Content starts
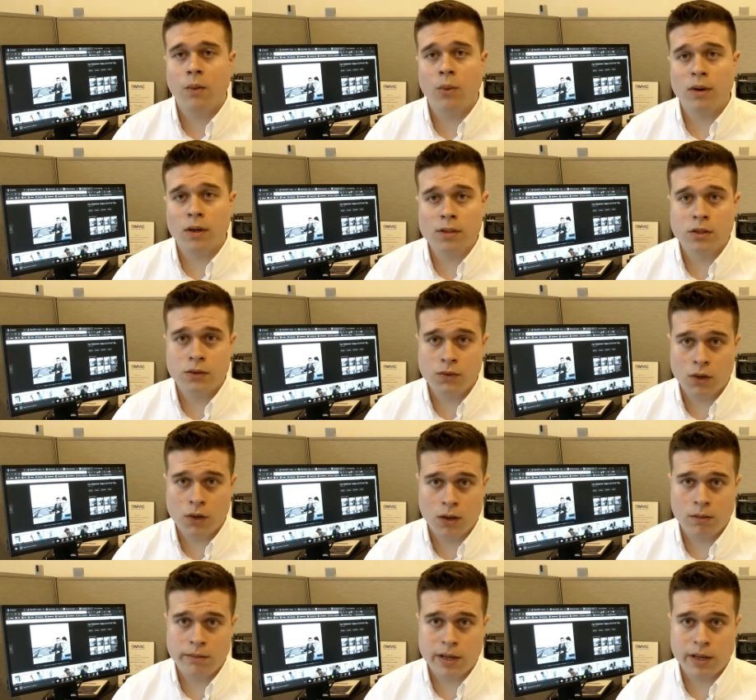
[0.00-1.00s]
once you've
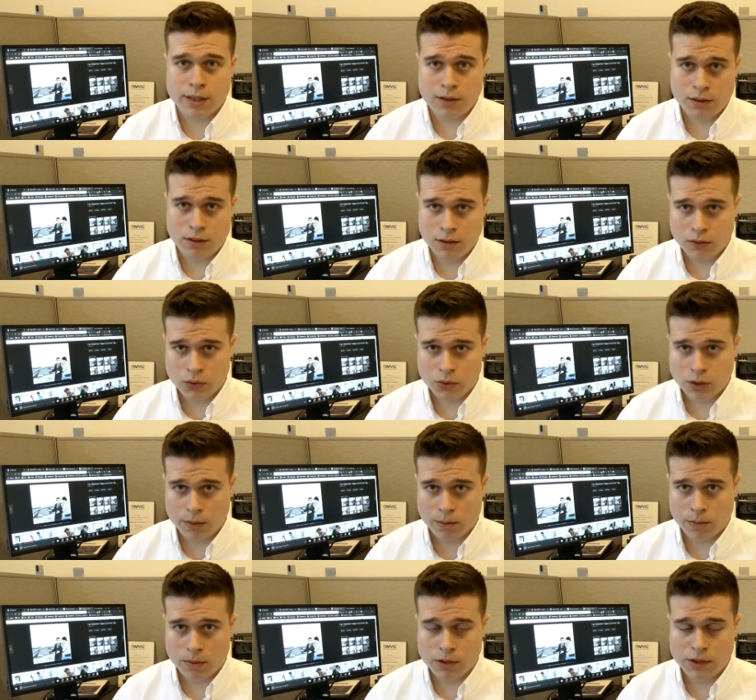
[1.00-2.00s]
gotten back to the
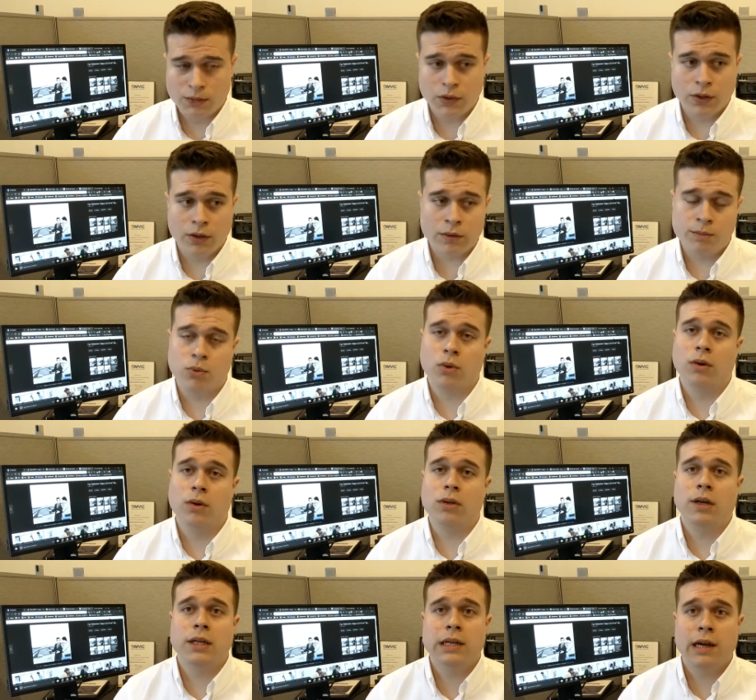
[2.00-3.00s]
dealership, it's very
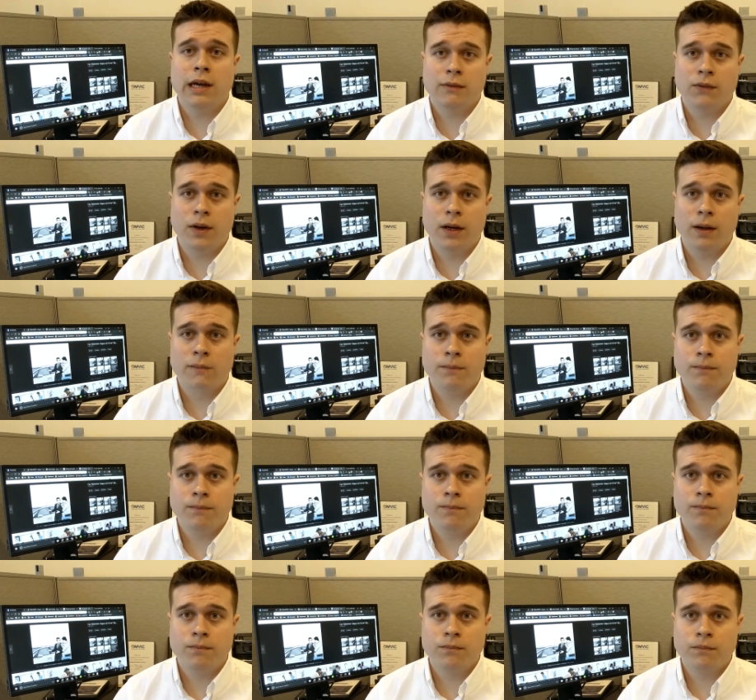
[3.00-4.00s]
important to identify.
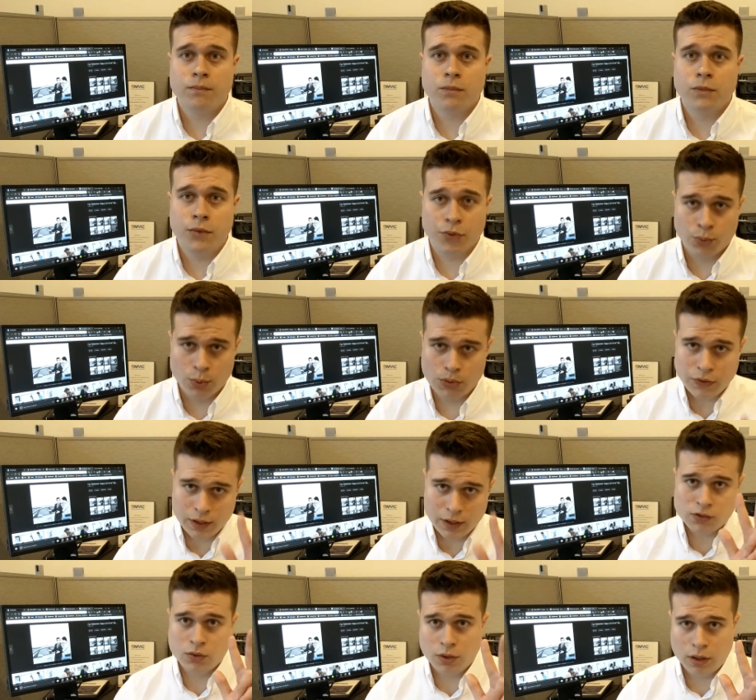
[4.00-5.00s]
The three
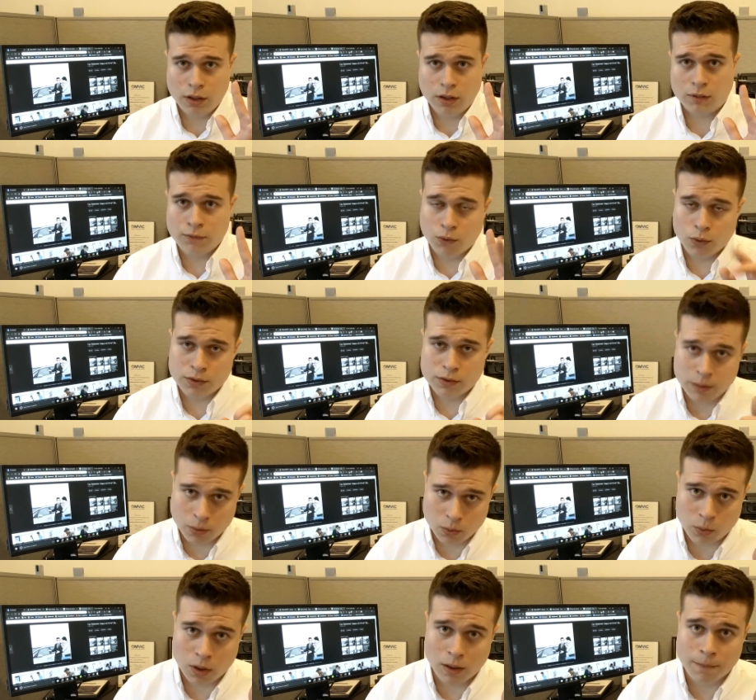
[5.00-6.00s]
things you're looking here for is,
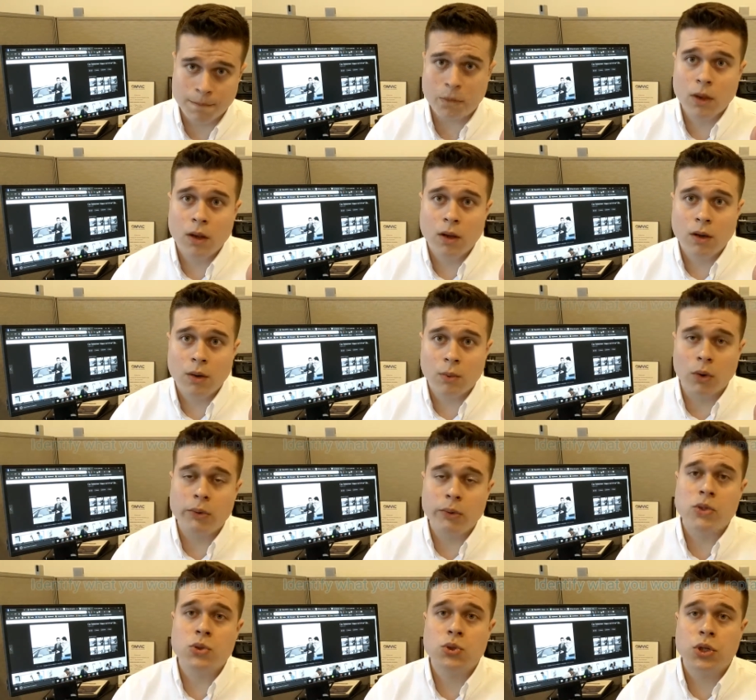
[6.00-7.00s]
number one, what
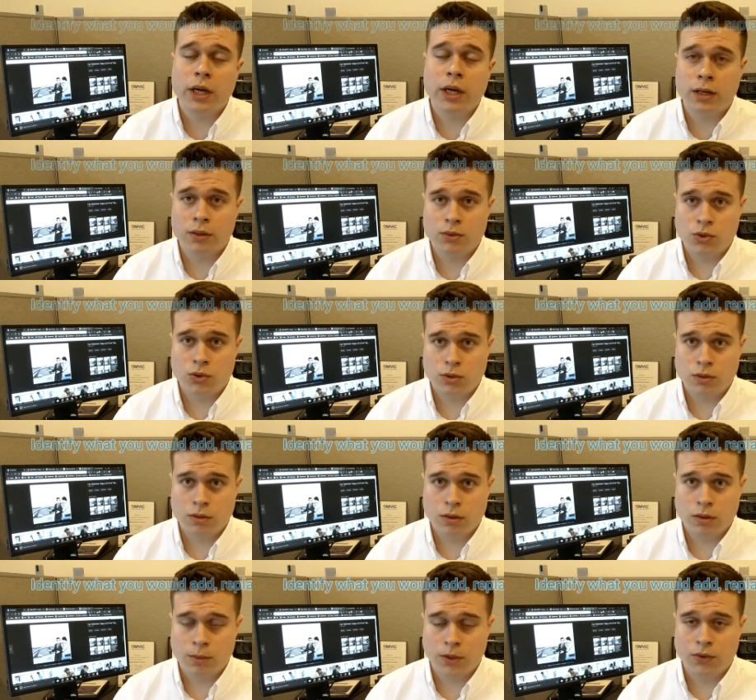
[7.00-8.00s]
would you change
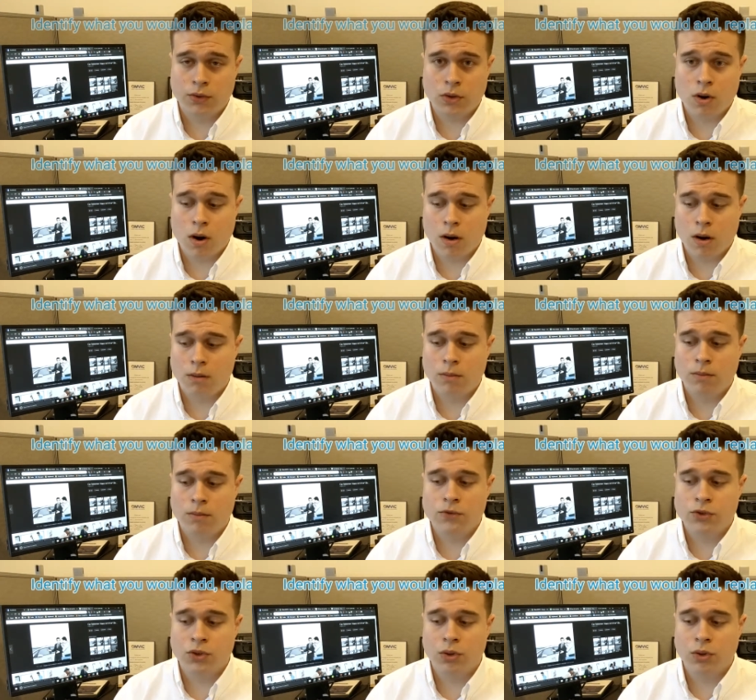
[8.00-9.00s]
about the car?
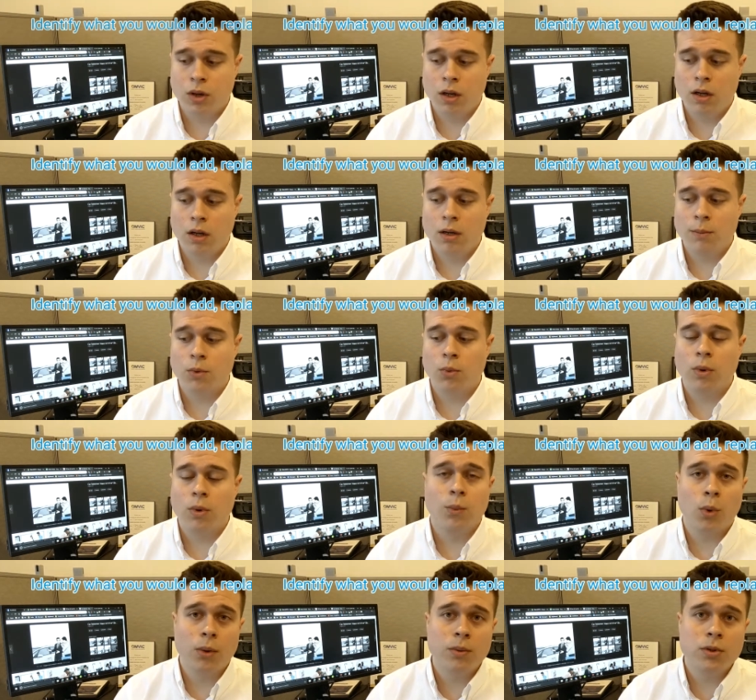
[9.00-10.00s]
So number
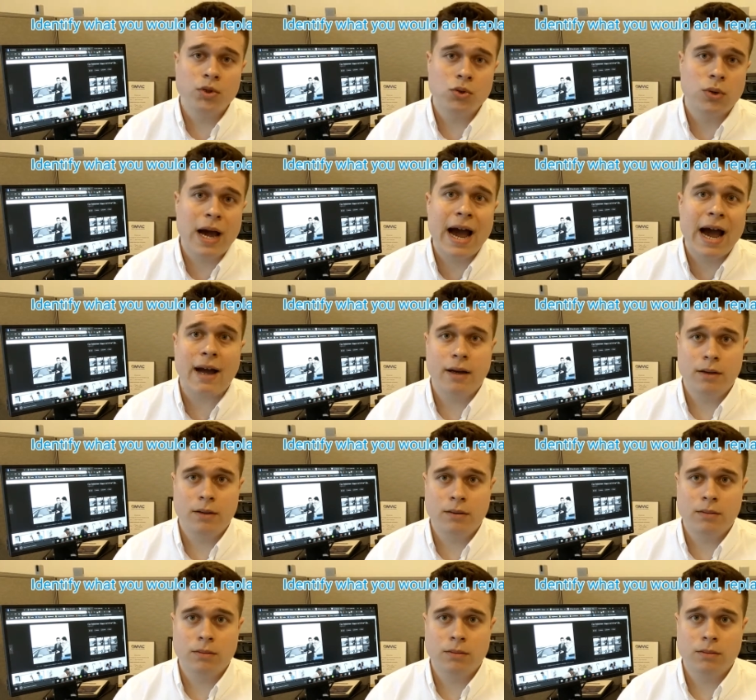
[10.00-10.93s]
one, what would you add,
Content ends
**Exercise prompt:** With the pictures left out, output exactly the lines that begin at the line containing "[2.00-3.00s]" and end at the last line of the material.

**Task solution:**
[2.00-3.00s]
dealership, it's very
[3.00-4.00s]
important to identify.
[4.00-5.00s]
The three
[5.00-6.00s]
things you're looking here for is,
[6.00-7.00s]
number one, what
[7.00-8.00s]
would you change
[8.00-9.00s]
about the car?
[9.00-10.00s]
So number
[10.00-10.93s]
one, what would you add,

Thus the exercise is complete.